First and foremost, I have enjoyed these back and forths on the forest ecology, wood products and social dynamics of Michigan.  I would just offer the caution that email technology has a tendency to distort the perceptions we have of each other as individuals.   For the first time, it has allowed folks to expand their zones of communication to many others with widely differing views - a quality that has benefits as well as pitfalls.  Add to this the eternal conflict among humans for resources - one of the evolutionary forces that created big brains in humans (relative to other species in a brain to body weight ratio measure) and you have a recipe for potential disaster (virtual disaster, lets say). 
Nonetheless, the latest series of emails brings up some interesting issues regarding how we measure the status of the ecosystems we depend upon and exist within.  Often, measures used as surrogates for ecosystem characteristics of interest have relationships with those characteristics that are not what we assume them to be.  Ecological patterns that we observe are dependent upon the spatial and temporal scales of analysis; land managers, environmental researchers and environmentalists often fail to adequately address this issue and the result is less then optimal decision making.  At the same time, the units used to quantify ecological information (i.e. trees, forest acres, bundles of straw, biomass, mammals, scat, etc.) only provides a limited amount of information which may or may not be related ( in the way we assume them to be). 

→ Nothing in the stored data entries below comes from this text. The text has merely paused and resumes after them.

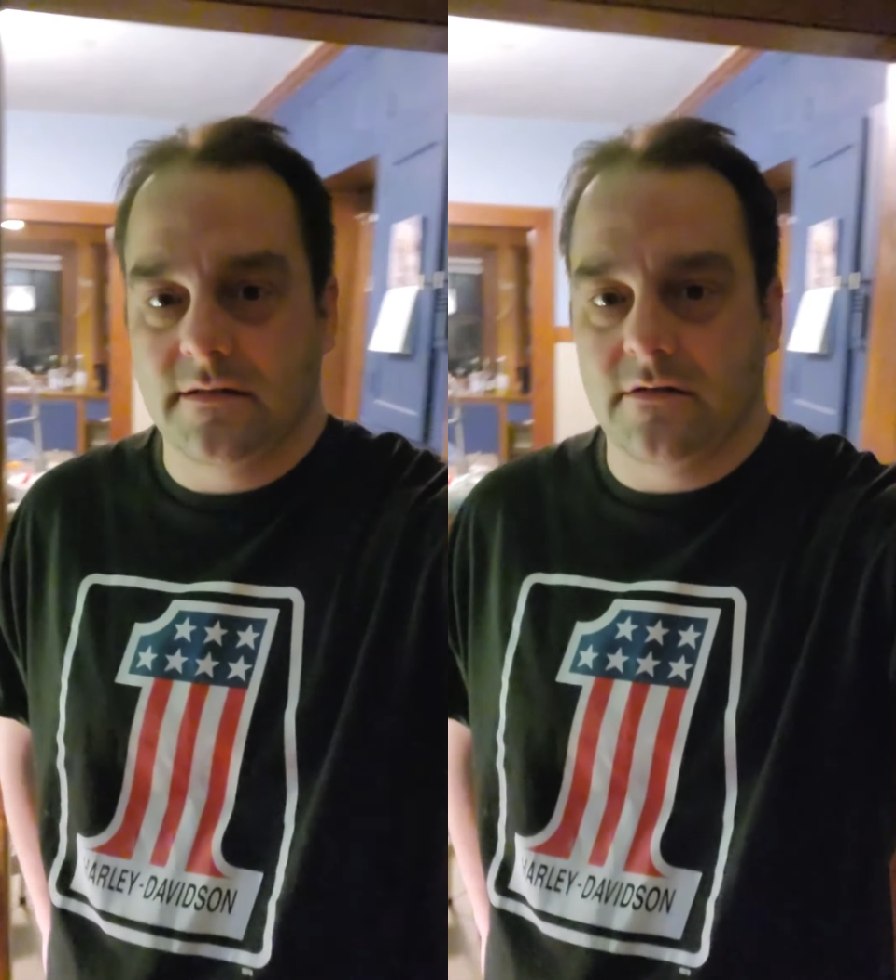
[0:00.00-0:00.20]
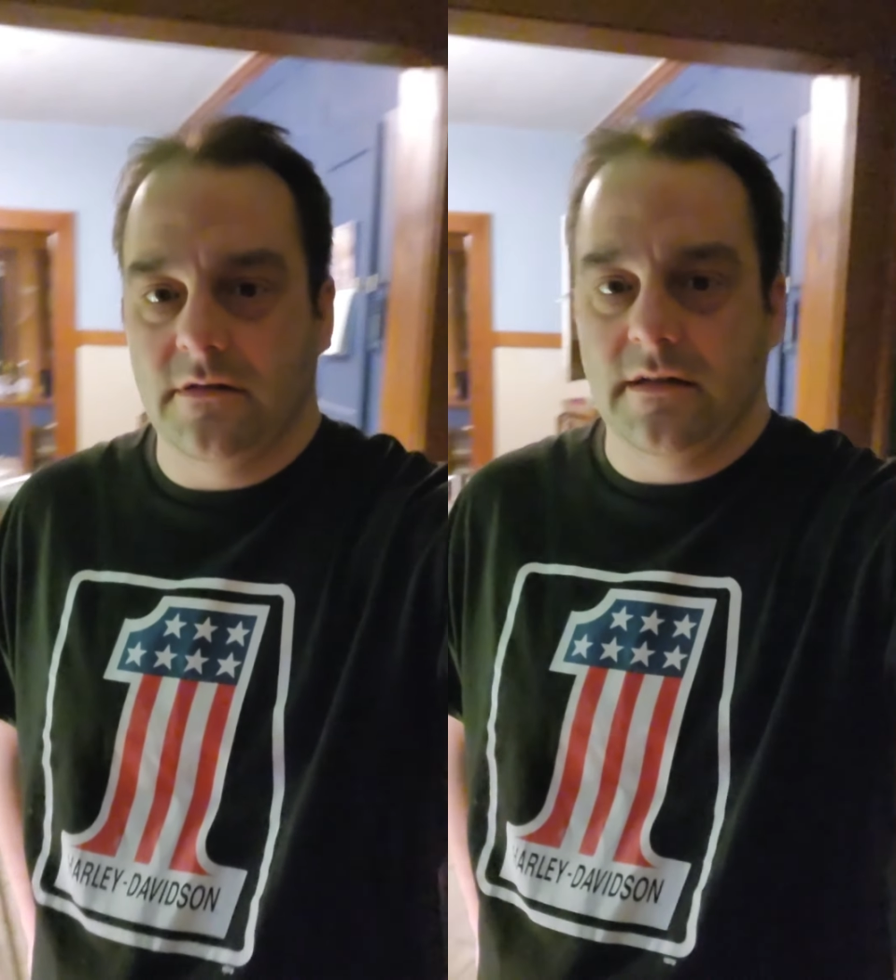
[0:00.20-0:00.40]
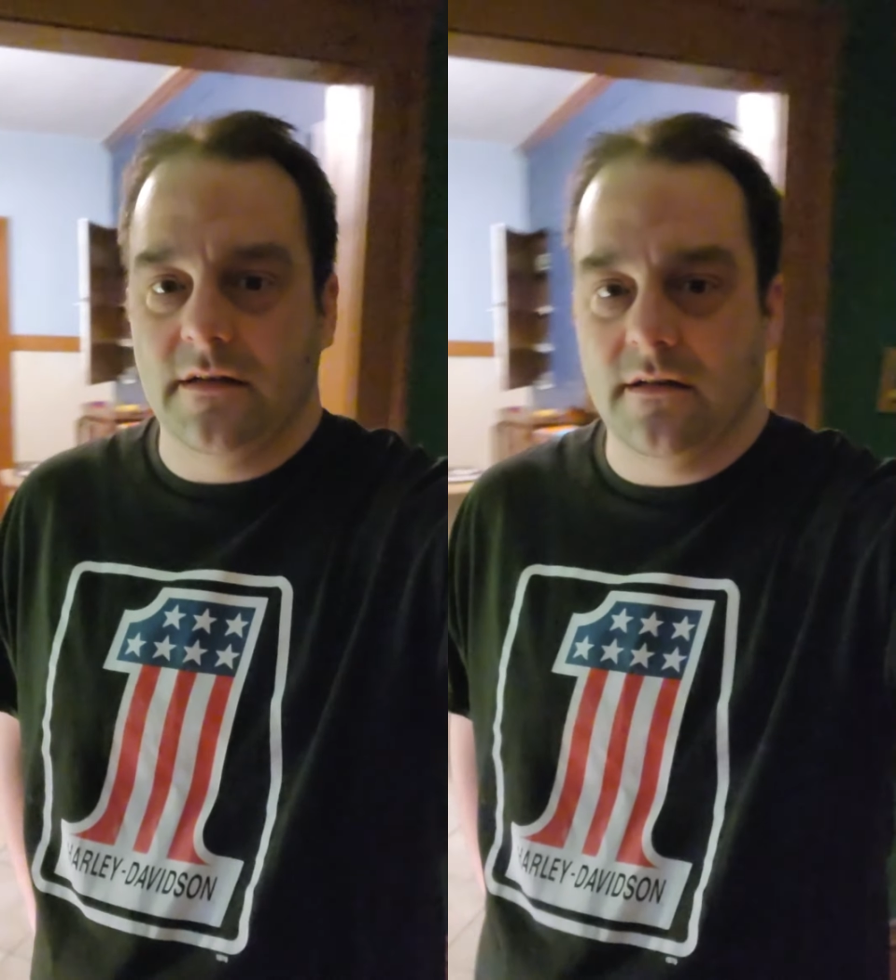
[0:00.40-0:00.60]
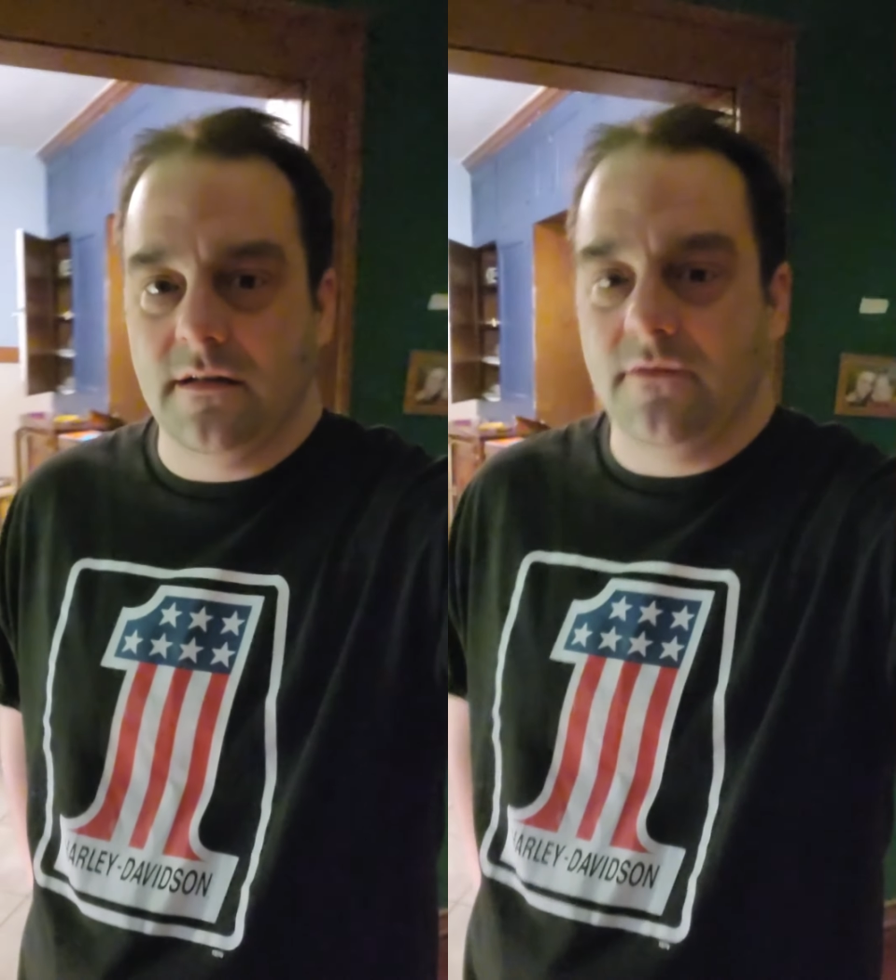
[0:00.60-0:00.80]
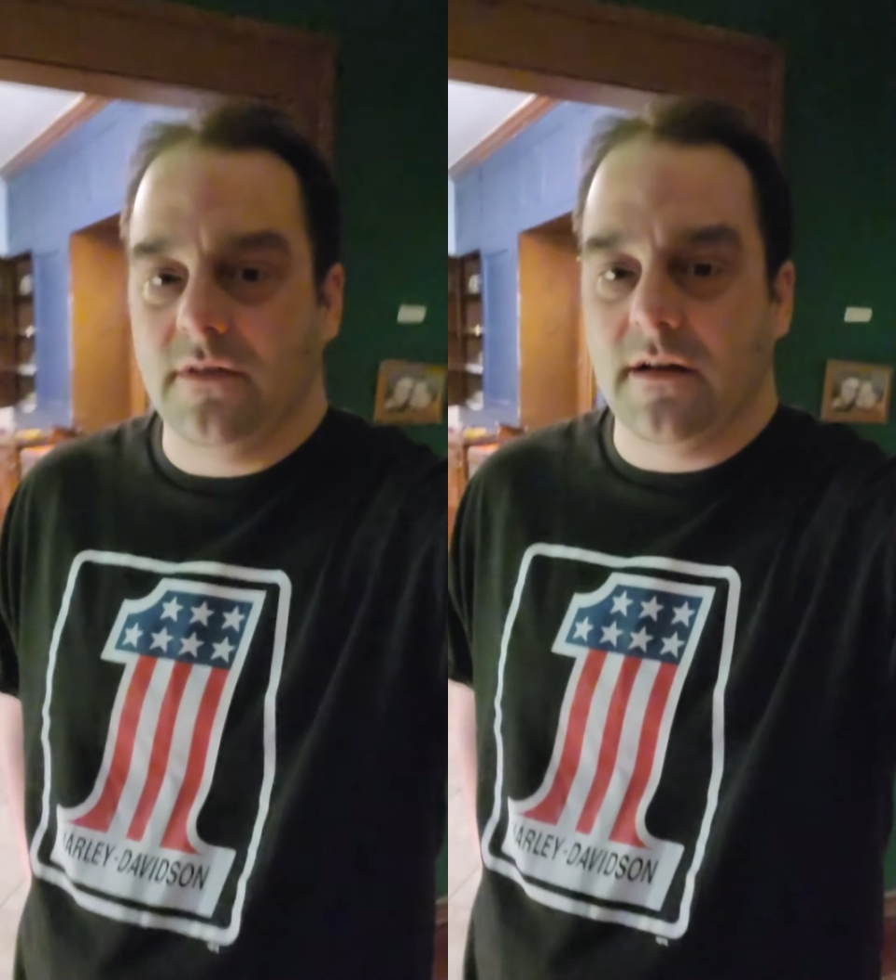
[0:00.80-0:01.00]
go ahead and
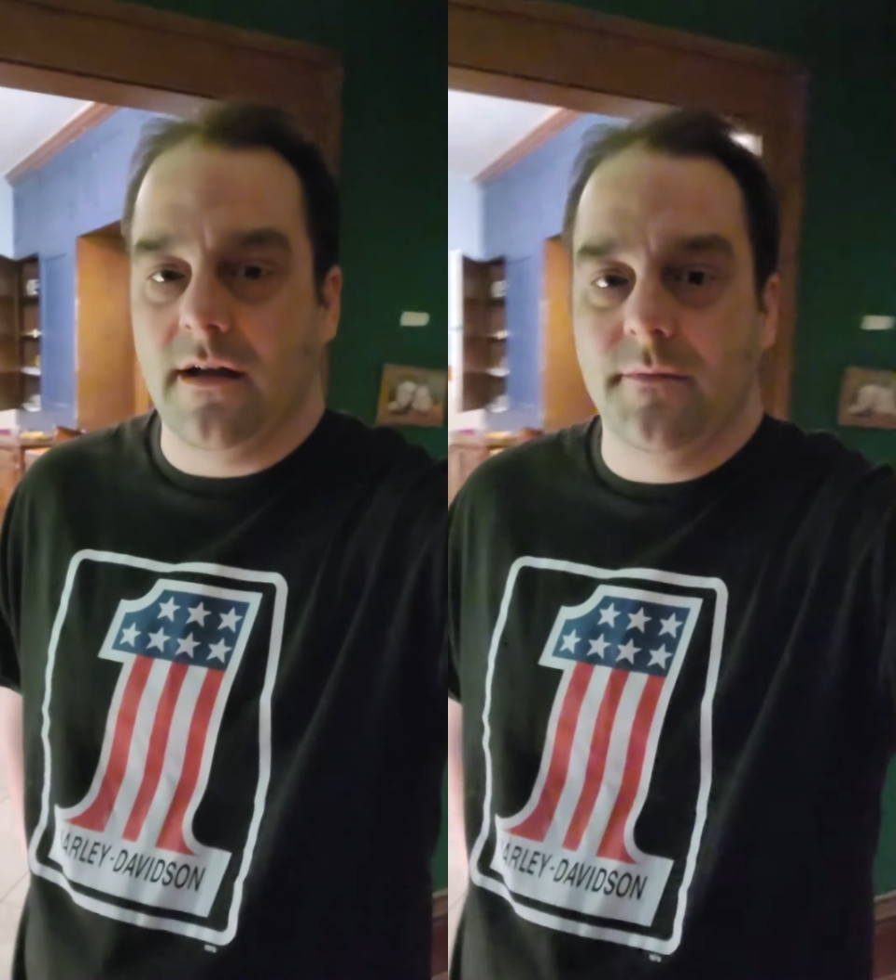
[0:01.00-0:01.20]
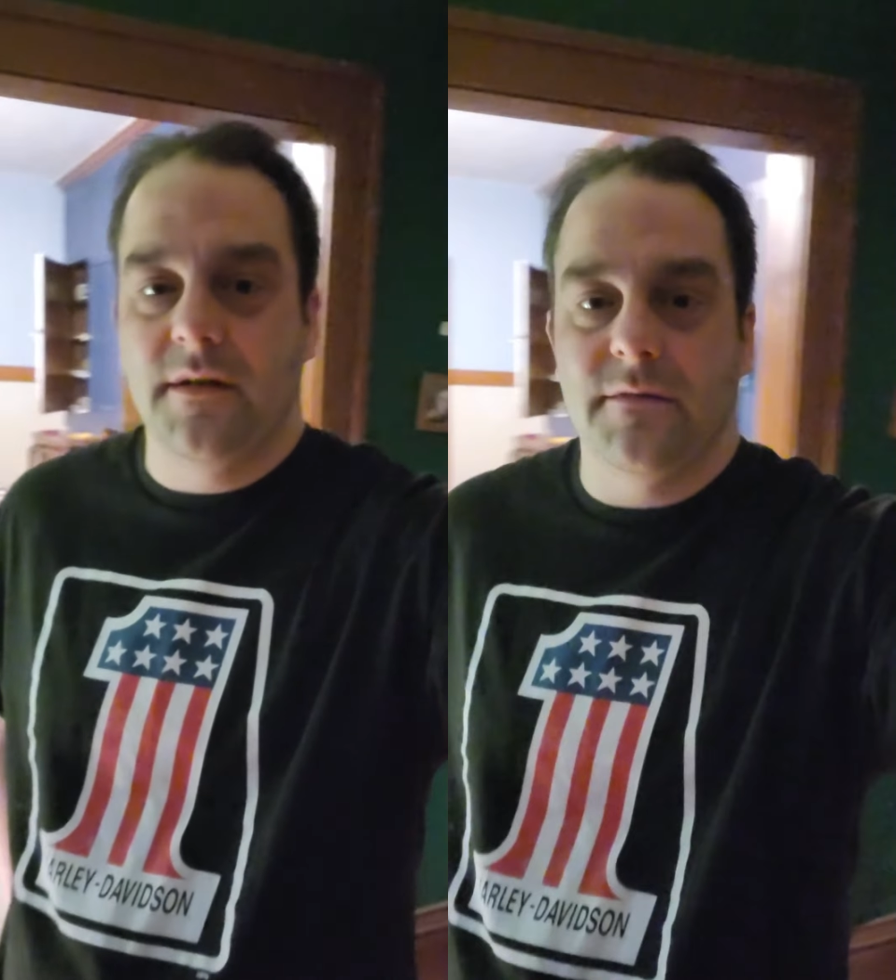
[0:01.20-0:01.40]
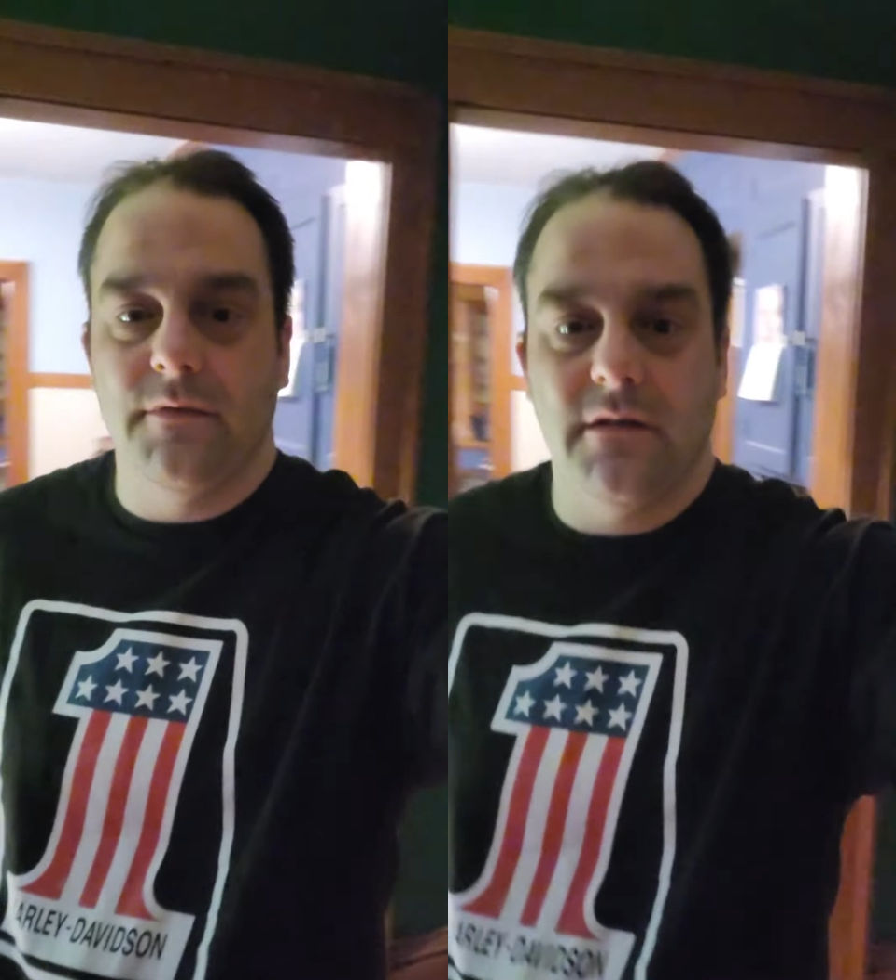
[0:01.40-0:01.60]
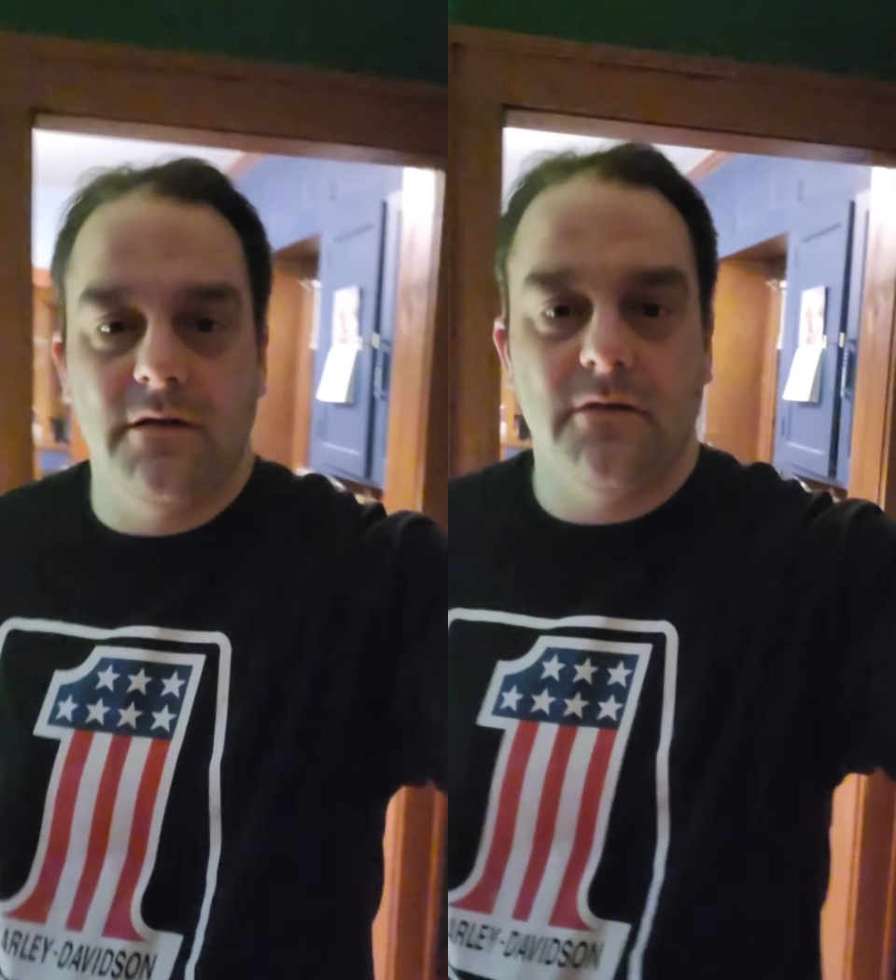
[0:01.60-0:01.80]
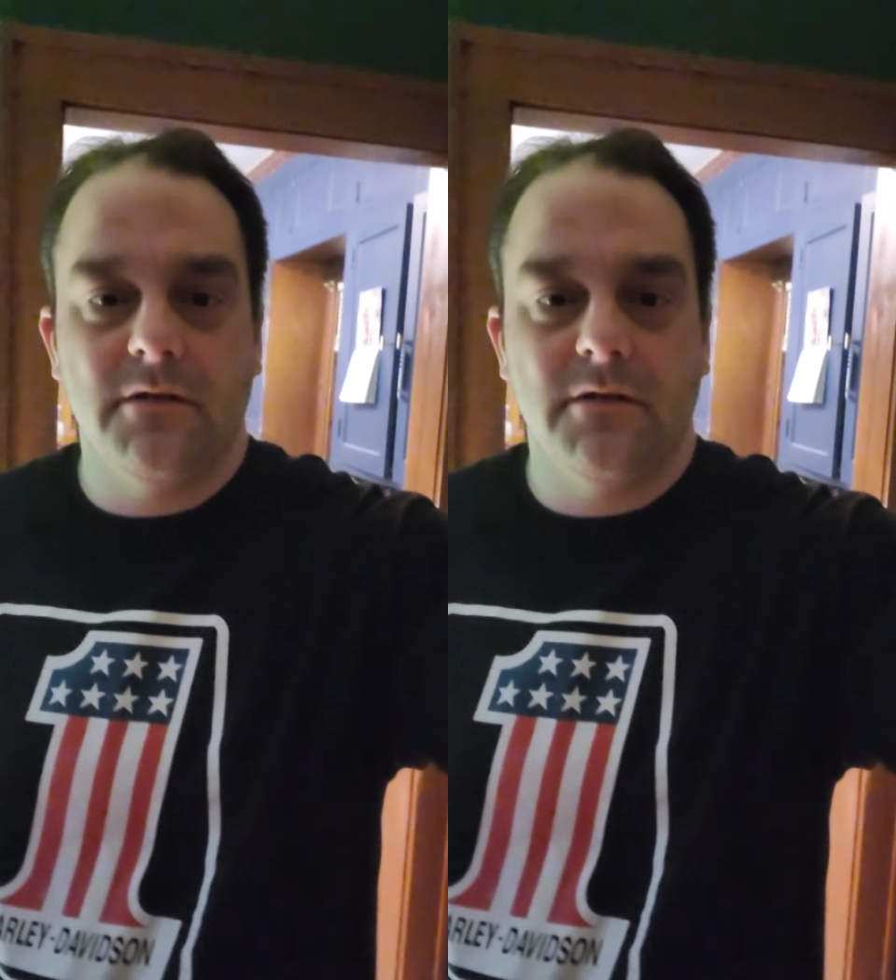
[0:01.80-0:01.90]
leave the comment below.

For example, using biomass as a measure of system productivity tells us something about the amount of energy moving through the system (and other things).  However, it fails to tell us many other critical things about the system.  If we use these aggregate units (ie. indicators, surrogates, etc.) to make decisions, serious misunderstandings can and often do result.  Take forests for example.  Measuring the status of forest ecosystems (and associated ecosystems) by assessing the extent of the forest coverage (especially if the criteria for forest coverage is 10% tree cover) tells us relatively little about the status of this ecosystem type (although it is a relevant stat that has value as a component of many measures). 
The same can be said about the number of trees planted, the number of trees that exist on a site, etc. This sort of information only becomes useful for assessing the status of ecosystems when it is coupled with species-specific information.  (although it is valuable if one's focus is on maximizing yields - at least for the short term).  Without the species information, "diversity" is as easily made up of pileated woodpeckers, sandhill cranes, and brown creepers as it is of starlings, cowbirds and house sparrows and the resulting decision made using this information may be profoundly damaging to the environment (and economy and community strength).
For the Michigan forest discussion, it is important to recognize that a pound of feathers weighs the same as a pound of bricks, but they are fundamentally different in so many other ways.  The same can be said for "trees" or "mammals" or "biomass"........  So when the forest products industry tells us that there are more trees, we must ask what species they are, what combinations they occur in, where they are on the landscape and relative to other important ecosystem features, etc..  When government tells us that taxes are going down, we must look at the new "fees" we will be paying (ok, not the best analogy :)). 
Operationalizing this idea would be to ask questions like: "Of the new acreage of forest added to Michigan's landscape since 1980, what is the composition, particularly related to the proportion of yellow birch, hemlock, cedar, lowland hardwoods, forested wetlands, oak upland forests contiguous with extensive lowland forests and grasslands and savannahs?"  Then we need to ask whether these characteristics are such that they support the species and processes that we want.  Only then can we begin to assess the ecological impacts of the changes in forest cover and the dynamics of human impact on these systems. 
I also want to thank Alex and Sierra Club for hosting this forum.  
Have a happy Fourth of July!
David J. Zaber
----- Original Message -----
From: G. Tracy Mehan
To: Murphwild1@aol.com ; rmartin@envirolink.org ; enviro-mich@great-lakes.net ; 48MERDAV@menasha.com
Sent: Thursday, July 01, 1999 9:24 AM
Subject: Re: E-M:/ Deforestation, Dioxin, and NoCommercialLogging!-Reply -Reply -Reply

Enviro-Mich message from "G. Tracy  Mehan" <MEHANG@state.mi.us>

Thanks for that magisterial overview of Michigan forests.  Subscribers might also check out the State of the Great Lakes 1996 Annual Report(Office of the Great Lakes, MDEQ, April 1997), which features side-by-side articles by Dr. Henry Webster, former State Forester in Michigan and Project Director for the Lake States Regional Forest Resources Assessment for the The Lakes States Forestry Alliance(U. of MN), and Anne Woiwode, who needs no introduction to this crowd.  Check out your local library or call us at (517) 335-4056.  We may have a few extra copies on hand.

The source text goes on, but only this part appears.